Wherever the line with "[00:05:20.12]" sits in the listing below, transcribe from it up to and including the line with "[00:05:20.78]", exactly, and leave the remaining lines out.

[[ DATA TO USE open ]]

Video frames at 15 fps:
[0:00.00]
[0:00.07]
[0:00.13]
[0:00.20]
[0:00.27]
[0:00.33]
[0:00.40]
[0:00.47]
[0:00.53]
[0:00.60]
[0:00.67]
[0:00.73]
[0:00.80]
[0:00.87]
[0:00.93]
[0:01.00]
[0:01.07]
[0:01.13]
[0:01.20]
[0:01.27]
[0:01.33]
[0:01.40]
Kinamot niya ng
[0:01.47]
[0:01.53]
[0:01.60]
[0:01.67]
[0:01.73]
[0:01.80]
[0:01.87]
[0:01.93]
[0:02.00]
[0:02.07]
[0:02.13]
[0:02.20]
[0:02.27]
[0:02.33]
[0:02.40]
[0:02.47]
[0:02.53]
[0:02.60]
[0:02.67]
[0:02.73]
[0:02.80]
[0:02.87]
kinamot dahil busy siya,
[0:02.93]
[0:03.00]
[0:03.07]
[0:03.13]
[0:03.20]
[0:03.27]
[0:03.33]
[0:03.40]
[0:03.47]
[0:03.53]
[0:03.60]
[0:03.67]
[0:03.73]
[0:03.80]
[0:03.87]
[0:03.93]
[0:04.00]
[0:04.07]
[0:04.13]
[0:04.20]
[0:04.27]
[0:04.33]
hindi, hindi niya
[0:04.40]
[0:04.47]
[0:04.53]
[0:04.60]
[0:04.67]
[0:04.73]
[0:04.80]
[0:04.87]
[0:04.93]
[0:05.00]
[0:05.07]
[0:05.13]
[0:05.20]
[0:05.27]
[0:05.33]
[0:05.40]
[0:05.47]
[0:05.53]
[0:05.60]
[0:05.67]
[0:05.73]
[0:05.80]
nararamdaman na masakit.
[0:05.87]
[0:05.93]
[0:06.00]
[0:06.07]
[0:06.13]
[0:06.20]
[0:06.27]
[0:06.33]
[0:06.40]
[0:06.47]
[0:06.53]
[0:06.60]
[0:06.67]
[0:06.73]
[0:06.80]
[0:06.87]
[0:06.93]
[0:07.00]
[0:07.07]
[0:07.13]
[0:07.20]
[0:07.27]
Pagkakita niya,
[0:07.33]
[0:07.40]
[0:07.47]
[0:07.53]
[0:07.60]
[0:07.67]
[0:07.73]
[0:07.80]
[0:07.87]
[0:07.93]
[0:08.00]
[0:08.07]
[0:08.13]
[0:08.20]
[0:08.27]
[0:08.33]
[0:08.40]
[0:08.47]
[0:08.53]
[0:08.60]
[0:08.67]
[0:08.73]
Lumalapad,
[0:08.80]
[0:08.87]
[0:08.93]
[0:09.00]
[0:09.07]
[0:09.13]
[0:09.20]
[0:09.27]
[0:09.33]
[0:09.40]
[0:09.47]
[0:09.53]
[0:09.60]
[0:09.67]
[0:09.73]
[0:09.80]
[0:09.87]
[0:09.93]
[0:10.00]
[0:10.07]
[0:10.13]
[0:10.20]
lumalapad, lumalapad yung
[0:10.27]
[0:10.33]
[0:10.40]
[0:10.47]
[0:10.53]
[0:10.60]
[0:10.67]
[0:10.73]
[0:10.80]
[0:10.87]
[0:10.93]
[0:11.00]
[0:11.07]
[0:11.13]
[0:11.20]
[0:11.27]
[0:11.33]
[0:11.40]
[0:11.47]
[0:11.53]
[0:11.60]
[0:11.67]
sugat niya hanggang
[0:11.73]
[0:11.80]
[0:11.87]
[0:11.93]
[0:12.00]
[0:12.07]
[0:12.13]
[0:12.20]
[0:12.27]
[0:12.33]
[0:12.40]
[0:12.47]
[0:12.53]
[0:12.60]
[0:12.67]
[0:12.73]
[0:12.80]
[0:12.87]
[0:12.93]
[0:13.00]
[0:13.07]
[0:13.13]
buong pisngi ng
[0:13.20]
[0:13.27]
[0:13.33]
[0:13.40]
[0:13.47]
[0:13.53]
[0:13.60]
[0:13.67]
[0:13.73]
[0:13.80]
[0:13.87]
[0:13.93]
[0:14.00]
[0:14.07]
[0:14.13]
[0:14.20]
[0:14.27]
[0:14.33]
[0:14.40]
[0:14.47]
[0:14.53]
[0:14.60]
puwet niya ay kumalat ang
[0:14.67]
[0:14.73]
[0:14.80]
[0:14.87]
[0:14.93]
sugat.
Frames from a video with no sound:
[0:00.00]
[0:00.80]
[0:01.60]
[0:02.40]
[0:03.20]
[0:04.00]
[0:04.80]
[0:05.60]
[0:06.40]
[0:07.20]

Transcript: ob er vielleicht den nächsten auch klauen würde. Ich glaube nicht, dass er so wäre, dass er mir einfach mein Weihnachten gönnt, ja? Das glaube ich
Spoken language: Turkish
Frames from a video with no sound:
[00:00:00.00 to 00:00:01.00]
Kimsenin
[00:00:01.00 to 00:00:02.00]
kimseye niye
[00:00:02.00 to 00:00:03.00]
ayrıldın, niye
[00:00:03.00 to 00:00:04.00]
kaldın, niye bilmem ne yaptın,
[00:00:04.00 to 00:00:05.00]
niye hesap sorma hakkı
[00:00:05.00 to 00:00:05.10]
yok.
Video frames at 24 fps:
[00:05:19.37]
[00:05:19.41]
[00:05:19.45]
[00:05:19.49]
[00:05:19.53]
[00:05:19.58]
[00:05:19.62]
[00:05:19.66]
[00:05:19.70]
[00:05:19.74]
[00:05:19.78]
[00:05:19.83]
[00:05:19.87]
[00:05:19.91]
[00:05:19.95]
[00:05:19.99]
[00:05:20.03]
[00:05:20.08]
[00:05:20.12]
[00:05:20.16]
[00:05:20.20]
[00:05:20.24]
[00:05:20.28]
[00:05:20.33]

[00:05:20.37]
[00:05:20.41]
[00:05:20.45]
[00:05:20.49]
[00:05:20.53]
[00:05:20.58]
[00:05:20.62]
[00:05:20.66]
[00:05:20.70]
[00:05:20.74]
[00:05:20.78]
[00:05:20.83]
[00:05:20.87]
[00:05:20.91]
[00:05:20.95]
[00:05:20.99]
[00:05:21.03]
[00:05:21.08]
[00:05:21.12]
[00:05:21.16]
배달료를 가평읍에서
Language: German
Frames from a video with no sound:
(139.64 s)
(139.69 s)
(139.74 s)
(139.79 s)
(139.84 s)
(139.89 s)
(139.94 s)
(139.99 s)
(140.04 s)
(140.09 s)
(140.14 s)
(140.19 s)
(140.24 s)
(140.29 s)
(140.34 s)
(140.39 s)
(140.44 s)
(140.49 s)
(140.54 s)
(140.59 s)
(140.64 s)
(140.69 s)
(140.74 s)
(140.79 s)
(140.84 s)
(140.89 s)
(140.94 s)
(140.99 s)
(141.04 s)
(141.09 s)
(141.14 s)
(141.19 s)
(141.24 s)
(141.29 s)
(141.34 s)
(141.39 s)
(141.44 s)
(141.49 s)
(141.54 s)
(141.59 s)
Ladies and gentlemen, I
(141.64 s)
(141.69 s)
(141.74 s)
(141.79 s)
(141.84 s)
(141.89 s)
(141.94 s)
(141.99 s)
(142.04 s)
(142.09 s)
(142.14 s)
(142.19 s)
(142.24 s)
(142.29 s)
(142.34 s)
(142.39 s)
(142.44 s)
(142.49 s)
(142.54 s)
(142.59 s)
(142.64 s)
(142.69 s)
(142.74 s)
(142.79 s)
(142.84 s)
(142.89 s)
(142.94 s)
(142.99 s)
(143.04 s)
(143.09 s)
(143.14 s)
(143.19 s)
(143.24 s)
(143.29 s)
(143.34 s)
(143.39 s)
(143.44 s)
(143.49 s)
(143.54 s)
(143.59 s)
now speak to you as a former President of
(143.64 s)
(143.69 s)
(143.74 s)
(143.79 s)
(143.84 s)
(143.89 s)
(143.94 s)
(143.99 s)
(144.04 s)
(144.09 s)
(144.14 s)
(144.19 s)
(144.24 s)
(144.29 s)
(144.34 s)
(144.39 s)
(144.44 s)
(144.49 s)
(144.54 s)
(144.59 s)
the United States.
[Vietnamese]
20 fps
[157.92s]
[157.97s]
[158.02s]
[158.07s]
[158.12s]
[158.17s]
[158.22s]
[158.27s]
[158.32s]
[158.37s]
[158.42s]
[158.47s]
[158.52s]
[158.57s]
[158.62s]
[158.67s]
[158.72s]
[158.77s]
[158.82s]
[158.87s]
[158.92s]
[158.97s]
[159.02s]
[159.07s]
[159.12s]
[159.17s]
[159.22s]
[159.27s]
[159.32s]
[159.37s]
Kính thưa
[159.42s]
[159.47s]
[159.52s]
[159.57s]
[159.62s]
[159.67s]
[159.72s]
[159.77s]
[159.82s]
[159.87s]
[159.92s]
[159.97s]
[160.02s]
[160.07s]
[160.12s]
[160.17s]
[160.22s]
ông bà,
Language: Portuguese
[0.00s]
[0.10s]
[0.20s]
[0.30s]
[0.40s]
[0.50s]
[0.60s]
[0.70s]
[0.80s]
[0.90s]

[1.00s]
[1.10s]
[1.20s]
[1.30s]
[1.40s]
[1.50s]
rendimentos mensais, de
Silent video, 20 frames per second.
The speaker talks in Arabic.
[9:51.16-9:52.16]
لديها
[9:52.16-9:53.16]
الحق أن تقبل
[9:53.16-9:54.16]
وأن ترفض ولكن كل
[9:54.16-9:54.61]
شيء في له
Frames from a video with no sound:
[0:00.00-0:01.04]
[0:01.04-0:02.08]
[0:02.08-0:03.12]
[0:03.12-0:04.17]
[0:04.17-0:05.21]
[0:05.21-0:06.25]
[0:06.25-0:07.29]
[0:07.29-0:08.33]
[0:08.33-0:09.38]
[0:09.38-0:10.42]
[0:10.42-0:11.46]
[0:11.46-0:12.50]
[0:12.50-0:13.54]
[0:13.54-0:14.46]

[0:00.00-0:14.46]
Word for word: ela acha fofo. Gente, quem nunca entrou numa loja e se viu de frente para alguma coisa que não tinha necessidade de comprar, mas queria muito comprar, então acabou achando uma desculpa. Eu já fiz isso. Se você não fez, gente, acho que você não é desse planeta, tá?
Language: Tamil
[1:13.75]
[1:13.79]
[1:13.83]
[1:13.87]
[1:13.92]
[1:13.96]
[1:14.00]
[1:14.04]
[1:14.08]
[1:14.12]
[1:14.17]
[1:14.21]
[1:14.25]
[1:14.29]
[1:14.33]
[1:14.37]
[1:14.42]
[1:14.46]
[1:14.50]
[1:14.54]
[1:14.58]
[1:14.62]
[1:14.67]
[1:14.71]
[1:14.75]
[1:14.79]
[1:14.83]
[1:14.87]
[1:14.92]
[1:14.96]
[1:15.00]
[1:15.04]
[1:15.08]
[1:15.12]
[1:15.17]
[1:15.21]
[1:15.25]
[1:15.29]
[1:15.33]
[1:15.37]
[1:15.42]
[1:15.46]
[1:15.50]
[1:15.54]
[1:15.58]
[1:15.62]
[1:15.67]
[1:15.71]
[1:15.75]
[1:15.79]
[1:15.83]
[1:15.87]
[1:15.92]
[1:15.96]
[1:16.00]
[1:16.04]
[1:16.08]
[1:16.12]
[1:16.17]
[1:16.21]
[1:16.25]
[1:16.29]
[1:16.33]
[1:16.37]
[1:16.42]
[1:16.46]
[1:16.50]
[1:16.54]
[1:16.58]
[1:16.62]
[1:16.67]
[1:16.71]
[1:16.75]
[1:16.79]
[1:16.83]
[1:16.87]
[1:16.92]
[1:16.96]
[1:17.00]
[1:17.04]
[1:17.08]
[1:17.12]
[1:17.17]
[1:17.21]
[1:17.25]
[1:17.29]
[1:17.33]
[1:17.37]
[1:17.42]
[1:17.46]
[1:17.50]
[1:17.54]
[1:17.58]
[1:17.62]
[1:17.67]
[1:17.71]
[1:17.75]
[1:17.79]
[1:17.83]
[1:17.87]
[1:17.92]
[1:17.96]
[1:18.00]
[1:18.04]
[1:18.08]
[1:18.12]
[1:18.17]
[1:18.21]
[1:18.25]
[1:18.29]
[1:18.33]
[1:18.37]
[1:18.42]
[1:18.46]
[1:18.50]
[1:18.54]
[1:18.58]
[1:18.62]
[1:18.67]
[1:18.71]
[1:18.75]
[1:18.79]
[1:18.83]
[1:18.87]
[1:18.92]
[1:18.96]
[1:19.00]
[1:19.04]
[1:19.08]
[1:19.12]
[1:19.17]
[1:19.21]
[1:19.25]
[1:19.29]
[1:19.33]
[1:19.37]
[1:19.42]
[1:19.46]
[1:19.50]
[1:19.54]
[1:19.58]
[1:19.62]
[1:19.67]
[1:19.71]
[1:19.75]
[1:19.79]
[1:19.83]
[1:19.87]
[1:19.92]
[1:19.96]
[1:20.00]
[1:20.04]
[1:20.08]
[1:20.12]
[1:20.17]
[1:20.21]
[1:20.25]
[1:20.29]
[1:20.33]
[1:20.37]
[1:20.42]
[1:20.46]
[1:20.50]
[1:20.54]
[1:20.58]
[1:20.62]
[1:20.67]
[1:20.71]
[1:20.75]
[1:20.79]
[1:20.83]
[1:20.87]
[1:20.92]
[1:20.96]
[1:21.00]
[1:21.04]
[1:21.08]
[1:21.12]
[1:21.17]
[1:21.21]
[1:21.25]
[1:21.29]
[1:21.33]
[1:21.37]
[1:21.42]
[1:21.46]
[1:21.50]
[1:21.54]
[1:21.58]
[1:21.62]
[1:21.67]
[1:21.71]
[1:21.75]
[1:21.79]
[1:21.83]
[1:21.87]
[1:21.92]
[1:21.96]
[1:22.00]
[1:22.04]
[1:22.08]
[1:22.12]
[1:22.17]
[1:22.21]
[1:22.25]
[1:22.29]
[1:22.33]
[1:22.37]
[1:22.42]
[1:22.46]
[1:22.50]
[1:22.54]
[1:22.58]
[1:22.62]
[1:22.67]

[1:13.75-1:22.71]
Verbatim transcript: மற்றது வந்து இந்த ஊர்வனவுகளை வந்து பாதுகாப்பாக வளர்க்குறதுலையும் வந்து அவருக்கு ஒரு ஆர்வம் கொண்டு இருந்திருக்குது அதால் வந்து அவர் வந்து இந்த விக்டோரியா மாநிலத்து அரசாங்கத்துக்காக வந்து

[[ DATA TO USE closed ]]

RESULT —
[00:05:20.12]
[00:05:20.16]
[00:05:20.20]
[00:05:20.24]
[00:05:20.28]
[00:05:20.33]

[00:05:20.37]
[00:05:20.41]
[00:05:20.45]
[00:05:20.49]
[00:05:20.53]
[00:05:20.58]
[00:05:20.62]
[00:05:20.66]
[00:05:20.70]
[00:05:20.74]
[00:05:20.78]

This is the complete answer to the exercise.